2 真白との再会

 それから数時間のことは、まったく記憶がない。

 呆然としたまま駅前をうろついていた。


 人の多い繁華街にいると、少しだけ気分がやわらいだ。


 ただ、頭の中ではさっき目にした魅花のキスシーンがグルグルと回っていた。


 何度も何度も。


 エンドレスで。


 終わらない、悪夢だった。




「嘘、もしかして……コータくん?」




 そんな俺の鬱屈した思考を打ち破ったのは、清涼感のある女性の声だった。


 どこかで聞き覚えがあるような、懐かしい声――。


 だけど、思い出せない。


 誰だろう。


 魅花のことで頭がいっぱいになっていた思考が活性化を始める。


 君は、誰――?


 俺はゆっくりと顔を上げる。

 目の前にいたのは――。




 信じられないくらい綺麗なおねーさんだった。




 ストレートの長い黒髪につぶらな瞳。

 スーツ姿で知的な雰囲気を漂わせている。


 清楚系の美人……っていうか、こんなに綺麗な女性を見たのは生まれて初めてかもしれない。

 それくらいの『オーラ』があった。


「あ、あの、あなたは……」

「やだな、私よ。

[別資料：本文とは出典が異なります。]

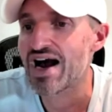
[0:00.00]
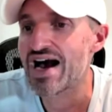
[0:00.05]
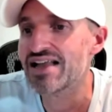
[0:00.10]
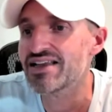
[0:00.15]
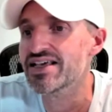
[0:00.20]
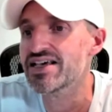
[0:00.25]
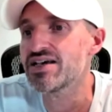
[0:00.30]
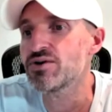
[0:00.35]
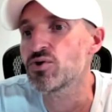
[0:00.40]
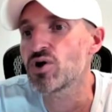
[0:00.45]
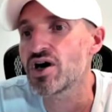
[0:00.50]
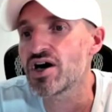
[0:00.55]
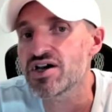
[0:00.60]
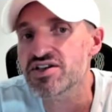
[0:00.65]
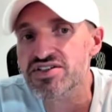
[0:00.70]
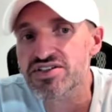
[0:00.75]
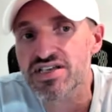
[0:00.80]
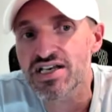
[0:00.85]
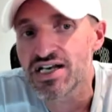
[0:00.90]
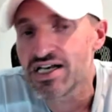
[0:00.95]
rally
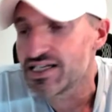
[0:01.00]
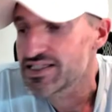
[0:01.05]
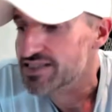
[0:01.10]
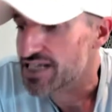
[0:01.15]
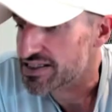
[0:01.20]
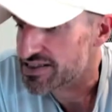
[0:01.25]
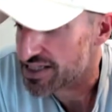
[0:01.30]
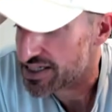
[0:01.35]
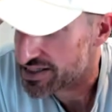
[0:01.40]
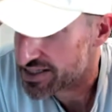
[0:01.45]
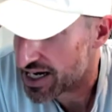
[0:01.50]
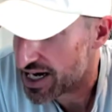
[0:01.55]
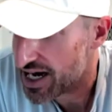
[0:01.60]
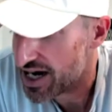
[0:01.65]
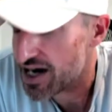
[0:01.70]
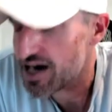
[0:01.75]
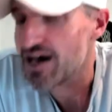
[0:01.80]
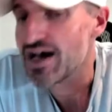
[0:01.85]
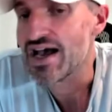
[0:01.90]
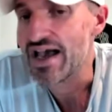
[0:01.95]
was da da da
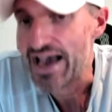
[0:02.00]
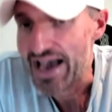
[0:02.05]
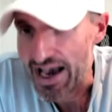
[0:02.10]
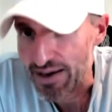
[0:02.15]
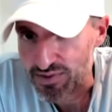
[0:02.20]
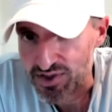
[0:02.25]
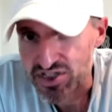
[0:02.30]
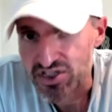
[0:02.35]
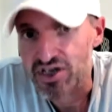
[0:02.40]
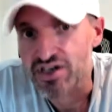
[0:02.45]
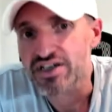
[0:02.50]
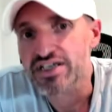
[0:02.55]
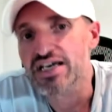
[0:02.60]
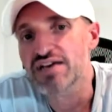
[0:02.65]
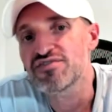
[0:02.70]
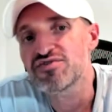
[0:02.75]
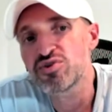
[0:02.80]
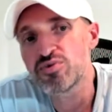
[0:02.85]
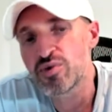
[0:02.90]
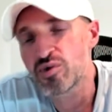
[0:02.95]
da Amazon.
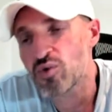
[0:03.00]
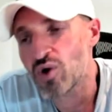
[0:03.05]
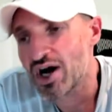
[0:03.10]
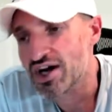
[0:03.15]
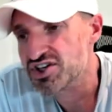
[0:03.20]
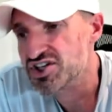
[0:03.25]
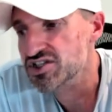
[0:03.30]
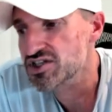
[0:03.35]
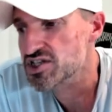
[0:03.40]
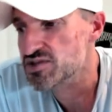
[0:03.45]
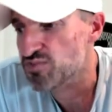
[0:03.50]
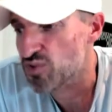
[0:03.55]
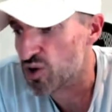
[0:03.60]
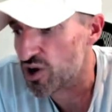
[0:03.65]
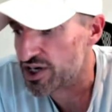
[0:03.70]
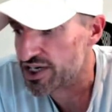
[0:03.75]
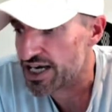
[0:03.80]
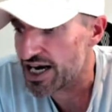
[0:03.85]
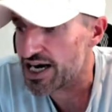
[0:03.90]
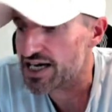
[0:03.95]
Again, if you've been watching this
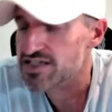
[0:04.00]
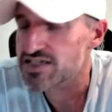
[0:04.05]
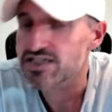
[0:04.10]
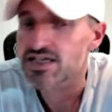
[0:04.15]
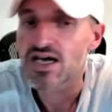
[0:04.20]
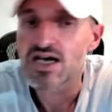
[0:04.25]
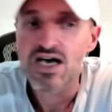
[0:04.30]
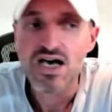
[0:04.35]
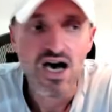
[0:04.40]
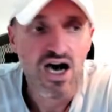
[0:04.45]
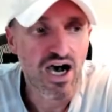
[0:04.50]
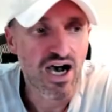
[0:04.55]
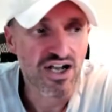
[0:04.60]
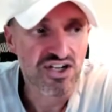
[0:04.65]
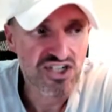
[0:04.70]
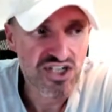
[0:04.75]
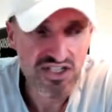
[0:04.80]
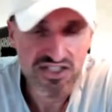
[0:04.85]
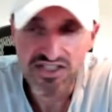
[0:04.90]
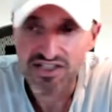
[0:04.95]
broadcast uh,
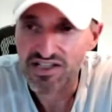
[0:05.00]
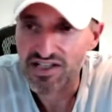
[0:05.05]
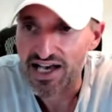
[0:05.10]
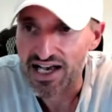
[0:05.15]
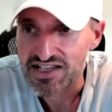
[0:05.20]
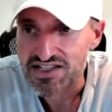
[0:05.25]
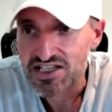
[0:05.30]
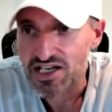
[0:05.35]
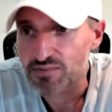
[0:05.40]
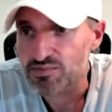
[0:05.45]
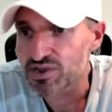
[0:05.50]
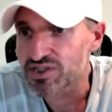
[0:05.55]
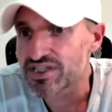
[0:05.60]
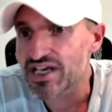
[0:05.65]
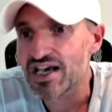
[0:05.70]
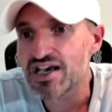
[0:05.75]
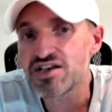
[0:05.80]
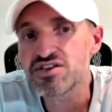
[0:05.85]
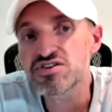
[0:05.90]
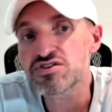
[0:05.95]
just in the last couple of
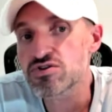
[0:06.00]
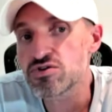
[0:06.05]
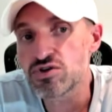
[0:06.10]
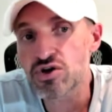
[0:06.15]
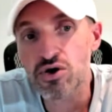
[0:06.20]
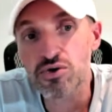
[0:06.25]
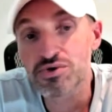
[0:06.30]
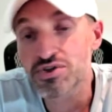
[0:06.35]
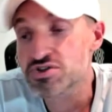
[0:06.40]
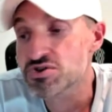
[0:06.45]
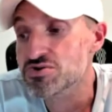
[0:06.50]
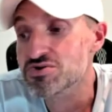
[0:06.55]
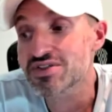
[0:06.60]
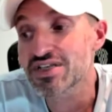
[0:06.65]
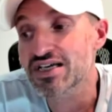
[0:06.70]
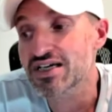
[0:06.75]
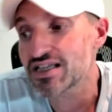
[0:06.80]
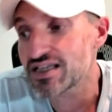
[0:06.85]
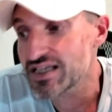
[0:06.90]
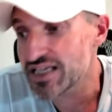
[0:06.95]
days, you know this is
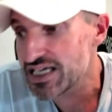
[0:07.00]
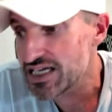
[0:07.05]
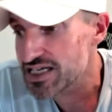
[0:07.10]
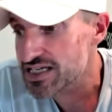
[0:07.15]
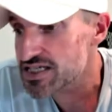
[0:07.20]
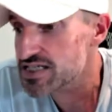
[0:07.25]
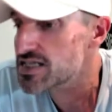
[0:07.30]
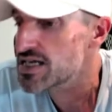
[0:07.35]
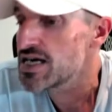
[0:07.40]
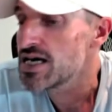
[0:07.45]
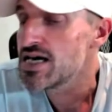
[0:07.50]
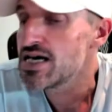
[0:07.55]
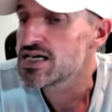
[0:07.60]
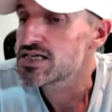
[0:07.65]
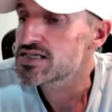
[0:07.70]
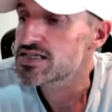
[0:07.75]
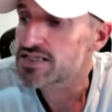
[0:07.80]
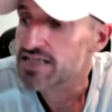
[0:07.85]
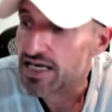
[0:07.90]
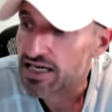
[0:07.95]
the cleanest
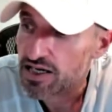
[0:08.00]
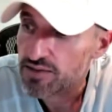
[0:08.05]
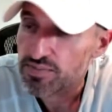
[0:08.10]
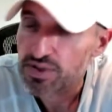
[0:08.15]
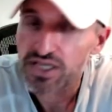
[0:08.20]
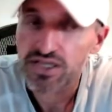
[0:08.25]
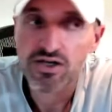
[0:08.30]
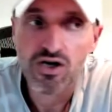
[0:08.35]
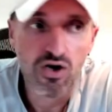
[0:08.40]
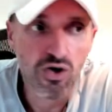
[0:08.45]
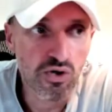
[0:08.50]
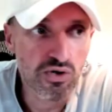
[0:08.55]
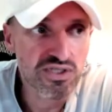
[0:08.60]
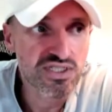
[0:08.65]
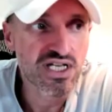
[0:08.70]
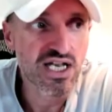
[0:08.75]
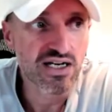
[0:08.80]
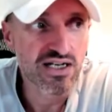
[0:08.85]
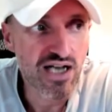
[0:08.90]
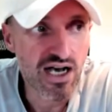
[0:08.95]
setup in the whole
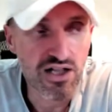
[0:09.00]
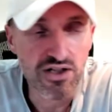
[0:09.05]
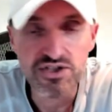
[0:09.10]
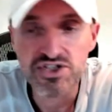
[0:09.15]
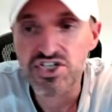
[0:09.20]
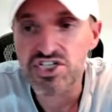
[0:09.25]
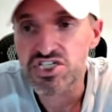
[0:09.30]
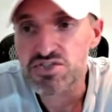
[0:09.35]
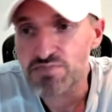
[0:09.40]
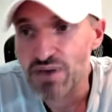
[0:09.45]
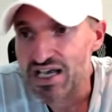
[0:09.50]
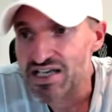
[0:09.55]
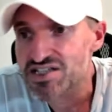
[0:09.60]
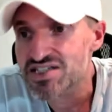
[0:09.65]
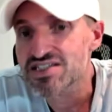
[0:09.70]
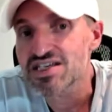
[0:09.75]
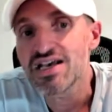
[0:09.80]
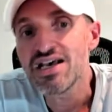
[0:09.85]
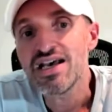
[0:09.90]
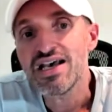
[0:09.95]
technology
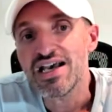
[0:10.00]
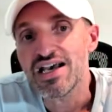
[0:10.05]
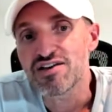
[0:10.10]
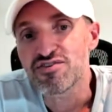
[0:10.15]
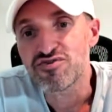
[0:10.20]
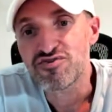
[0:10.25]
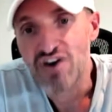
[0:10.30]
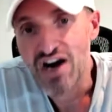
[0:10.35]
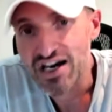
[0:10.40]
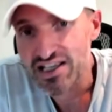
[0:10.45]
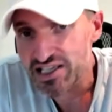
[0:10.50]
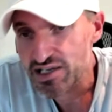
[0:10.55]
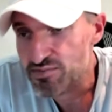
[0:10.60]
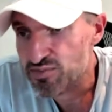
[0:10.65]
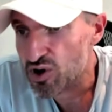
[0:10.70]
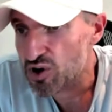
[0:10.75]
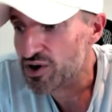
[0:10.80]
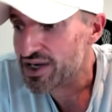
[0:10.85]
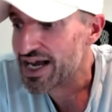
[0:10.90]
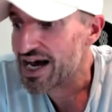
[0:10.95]
space. It finally
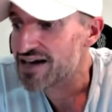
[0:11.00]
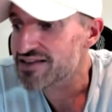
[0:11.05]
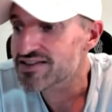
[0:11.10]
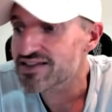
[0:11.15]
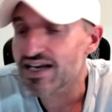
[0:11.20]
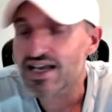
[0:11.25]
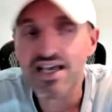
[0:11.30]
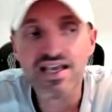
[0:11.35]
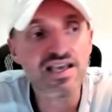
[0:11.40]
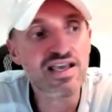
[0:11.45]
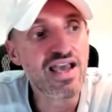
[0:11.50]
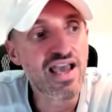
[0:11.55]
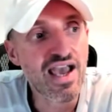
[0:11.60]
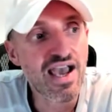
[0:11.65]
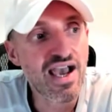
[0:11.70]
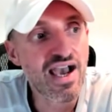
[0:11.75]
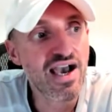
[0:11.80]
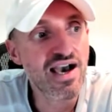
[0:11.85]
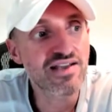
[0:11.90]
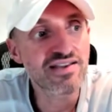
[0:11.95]
broke out today
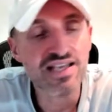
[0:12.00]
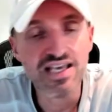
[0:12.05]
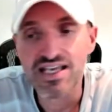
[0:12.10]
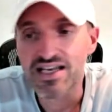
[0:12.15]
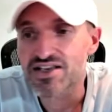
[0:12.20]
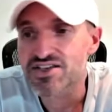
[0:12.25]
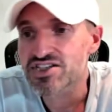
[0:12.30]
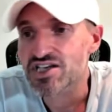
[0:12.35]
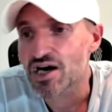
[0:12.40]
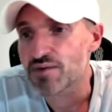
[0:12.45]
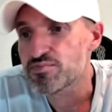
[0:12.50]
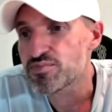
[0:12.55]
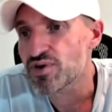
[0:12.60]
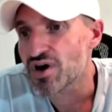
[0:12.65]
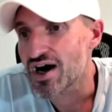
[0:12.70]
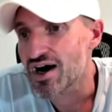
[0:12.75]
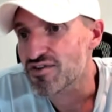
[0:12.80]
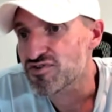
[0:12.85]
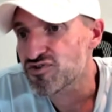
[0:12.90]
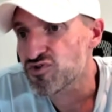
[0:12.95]
and it is up
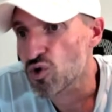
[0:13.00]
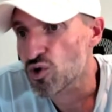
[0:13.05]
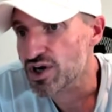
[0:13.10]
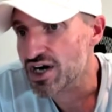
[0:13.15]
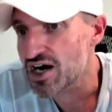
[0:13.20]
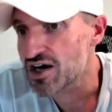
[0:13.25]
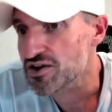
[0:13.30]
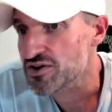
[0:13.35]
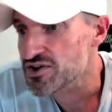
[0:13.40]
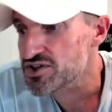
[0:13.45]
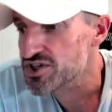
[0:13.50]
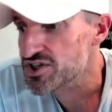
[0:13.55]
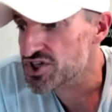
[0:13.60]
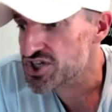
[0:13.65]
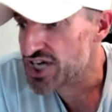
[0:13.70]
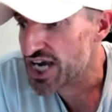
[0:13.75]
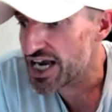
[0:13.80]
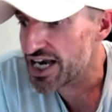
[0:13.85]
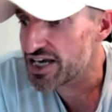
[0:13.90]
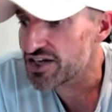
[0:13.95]
uh, $4 and
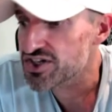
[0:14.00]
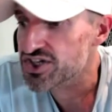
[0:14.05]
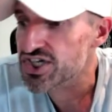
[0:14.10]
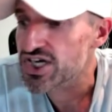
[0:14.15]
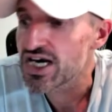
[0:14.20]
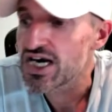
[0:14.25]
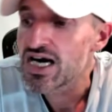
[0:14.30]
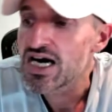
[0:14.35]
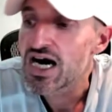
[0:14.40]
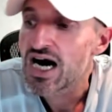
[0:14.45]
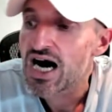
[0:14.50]
change.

覚えてない?」


 おねーさんが微笑む。


 笑顔も素敵だった。

 ボロボロだった俺の心が癒されていくようだ。


 初対面のはずなのに、そんな気が全然しない。

 いや、彼女の口ぶりからすると初対面じゃないのか。


 誰だ?


 誰なんだ……?


「子どものころはよく『真白ましろお姉ちゃん』って懐いてくれてたじゃない」


 その名前を聞いた途端、俺の中に電流が走った。


「まさか……」


 あらためて彼女を見つめる。


 記憶が、あふれ出す。


 懐かしさと郷愁。

 そして甘酸っぱい初恋の思い出が。


「まさか、本当に……真白お姉ちゃん……」


 俺は呆然と彼女を見つめた。


 清白きよしろ真白。


 母方の親戚――かなり遠縁だが――のお姉さんで、子どものころによく遊んでもらった。

 小学生くらいまでだろうか。


 その後は、彼女が遠方の県に就職したこともあって、すっかり疎遠になっていたのだが――。


「ふふ、あのコータくんがこんなに大きくなって……おねーさん、びっくり」

「俺も驚いたよ。真白お姉ちゃんとこんなところで会うなんて」

「うふふふふ」


 笑いながら、真白お姉ちゃんが俺に抱き着いてきた。


「ち、ちょっと……!?」

「あれぇ……私、酔っちゃったのかなぁ……?」


 確かに、すごく酒臭い。


 俺の方もいっぱいいっぱいだったから気づかなかったけど、よく見たら彼女の顔は真っ赤だった。

 飲み会の帰りだろうか?


「ごめんね、体に力が入らなくて……ぇ」


 言いながら、真白お姉ちゃんはいきなり寝息を立て始める。


「わわっ、ちょっと!? こんなところで寝ちゃだめだよっ」


 叫んだものの、彼女はすっかり出来上がっているようだ。


 仕方がない――。

 とりあえず俺は近場に運ぶことにした。


 そう、俺の家だ。


 真白お姉ちゃん――いや、真白さんと呼ぼう――を介抱するんだ。